CDL Investments New Zealand Limited is an Auckland-headquartered land development company which undertakes development os land into residential subdivisions.
With a current land bank in excess of 230 hectares (as at December 2012), it has active development sites in Auckland, Hamilton, Hawkes Bay and Canterbury.
The company has its origins in the former cashed up Kupe Group, changing its name and acquiring land in the early 1990s in various sites around New Zealand, notably from state owned enterprise Landcorp.
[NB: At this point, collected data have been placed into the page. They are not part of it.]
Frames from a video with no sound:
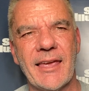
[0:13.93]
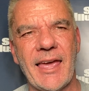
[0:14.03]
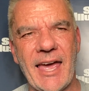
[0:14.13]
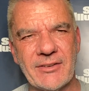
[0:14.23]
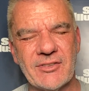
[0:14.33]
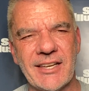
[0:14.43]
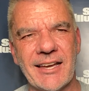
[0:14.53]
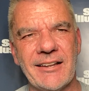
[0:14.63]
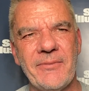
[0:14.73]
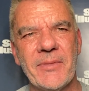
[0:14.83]
at
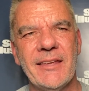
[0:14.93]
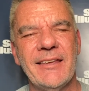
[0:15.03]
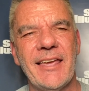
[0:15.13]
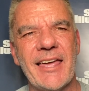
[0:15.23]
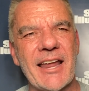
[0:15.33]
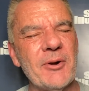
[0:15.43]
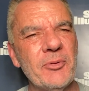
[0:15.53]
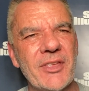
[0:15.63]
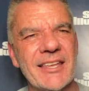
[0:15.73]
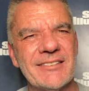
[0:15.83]
Seattle. And I
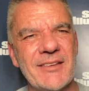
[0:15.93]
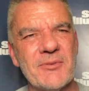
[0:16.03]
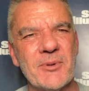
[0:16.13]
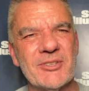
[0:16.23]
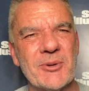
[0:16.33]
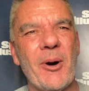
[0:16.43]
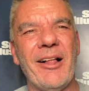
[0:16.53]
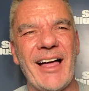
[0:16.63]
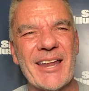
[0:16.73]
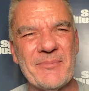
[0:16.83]
don't think it's even what
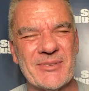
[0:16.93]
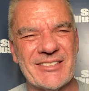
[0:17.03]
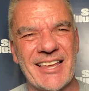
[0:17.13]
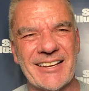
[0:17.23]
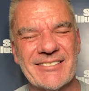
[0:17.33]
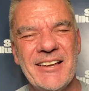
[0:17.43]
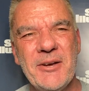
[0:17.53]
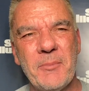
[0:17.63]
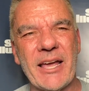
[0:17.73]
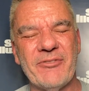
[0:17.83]
Jamal Adams thinks.
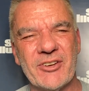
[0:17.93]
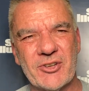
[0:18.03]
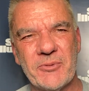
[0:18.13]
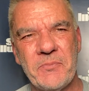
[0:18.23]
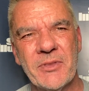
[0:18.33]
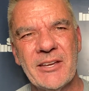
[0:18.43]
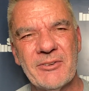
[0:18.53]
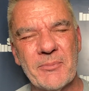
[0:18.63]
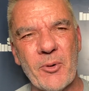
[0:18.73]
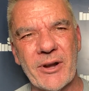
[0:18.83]
Mike Fisher
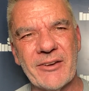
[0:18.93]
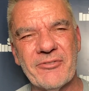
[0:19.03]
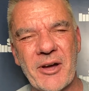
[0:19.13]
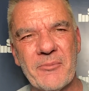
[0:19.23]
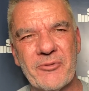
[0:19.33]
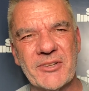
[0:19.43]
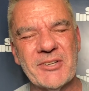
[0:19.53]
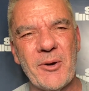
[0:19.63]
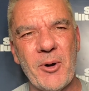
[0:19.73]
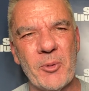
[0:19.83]
reporting from
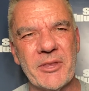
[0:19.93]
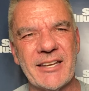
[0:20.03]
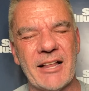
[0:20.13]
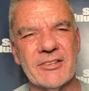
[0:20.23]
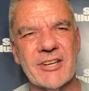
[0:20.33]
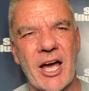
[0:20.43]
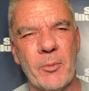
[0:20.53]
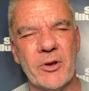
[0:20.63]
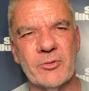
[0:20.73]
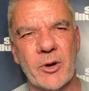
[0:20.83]
Frisco, home of the Dallas
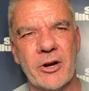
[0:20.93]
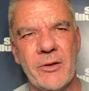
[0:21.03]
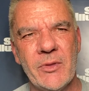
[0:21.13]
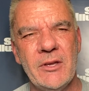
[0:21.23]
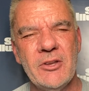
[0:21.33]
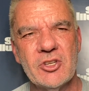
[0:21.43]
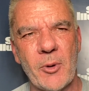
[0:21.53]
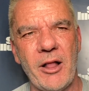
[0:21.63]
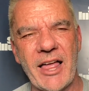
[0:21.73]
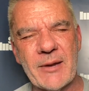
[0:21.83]
Cowboys, where
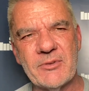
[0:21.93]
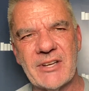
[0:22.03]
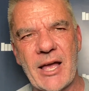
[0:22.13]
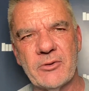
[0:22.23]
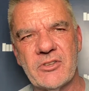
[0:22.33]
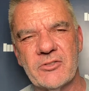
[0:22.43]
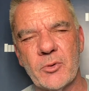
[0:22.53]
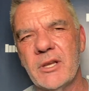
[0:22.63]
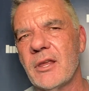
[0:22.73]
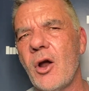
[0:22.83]
Jamal Adams announced this
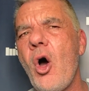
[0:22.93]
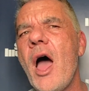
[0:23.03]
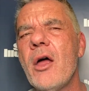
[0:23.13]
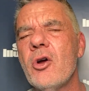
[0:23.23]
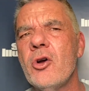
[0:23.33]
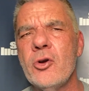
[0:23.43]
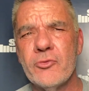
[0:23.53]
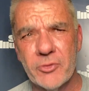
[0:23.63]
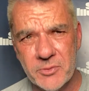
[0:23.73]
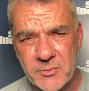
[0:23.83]
week that, I
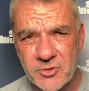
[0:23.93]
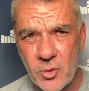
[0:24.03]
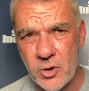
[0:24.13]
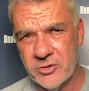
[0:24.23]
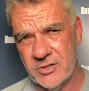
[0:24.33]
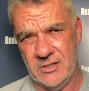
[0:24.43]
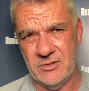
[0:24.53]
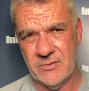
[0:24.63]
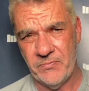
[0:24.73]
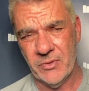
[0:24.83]
heard from some
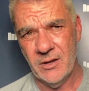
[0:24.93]
sources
Over the past twenty years, it has made significant other land purchases and successfully completed numerous subdivision projects in Auckland, Hamilton, Tauranga, Havelock North, Nelson, Christchurch, Rolleston (Canterbury) and Queenstown.
It is majority owned by NZSX-Listed Millenium & Copthorne Hotels New Zealand Limited (NZX:MCK) and is part of the Hong Leong group of companies which is headquartered in Singapore.
The following information was extracted from CDL Investments NZ Limited's half year results, released on 7 August 2024:
Financial Performance
On behalf of the Board, I am pleased to advise that CDL Investments New Zealand Limited (“CDI”) made an unaudited operating profit after tax of $2.74 million (2023: $5.02 million) for the six month period ending 30 June 2024. Our operating profit before tax improved to $ 9.21 million (2023: $6.98 million) which came from an increase in our property sales and other income for the period of $16.61 million (2023: $11.97 million). These positive results translated into an increase in our Net Asset Backing (at cost) for the period of 105.20 cents per share (2023: 104.99 cents per share).
As we announced last week, our profit after tax was affected by a one-off non-cash adjustment of $3.91 million due to the change of government policy on the depreciation of commercial buildings. This taxation adjustment has no impact on our trading performance or cash flow.
Operationally, we are satisfied with our performance over the last six months. Our key metrics reflect the start of recovery in the residential property markets. Our target remains improving our 2023 results despite the impact of the non-cash taxation adjustment and based on what we are seeing across our developments, we are currently on track to do so through additional sales which we expect to settle before the end of the year.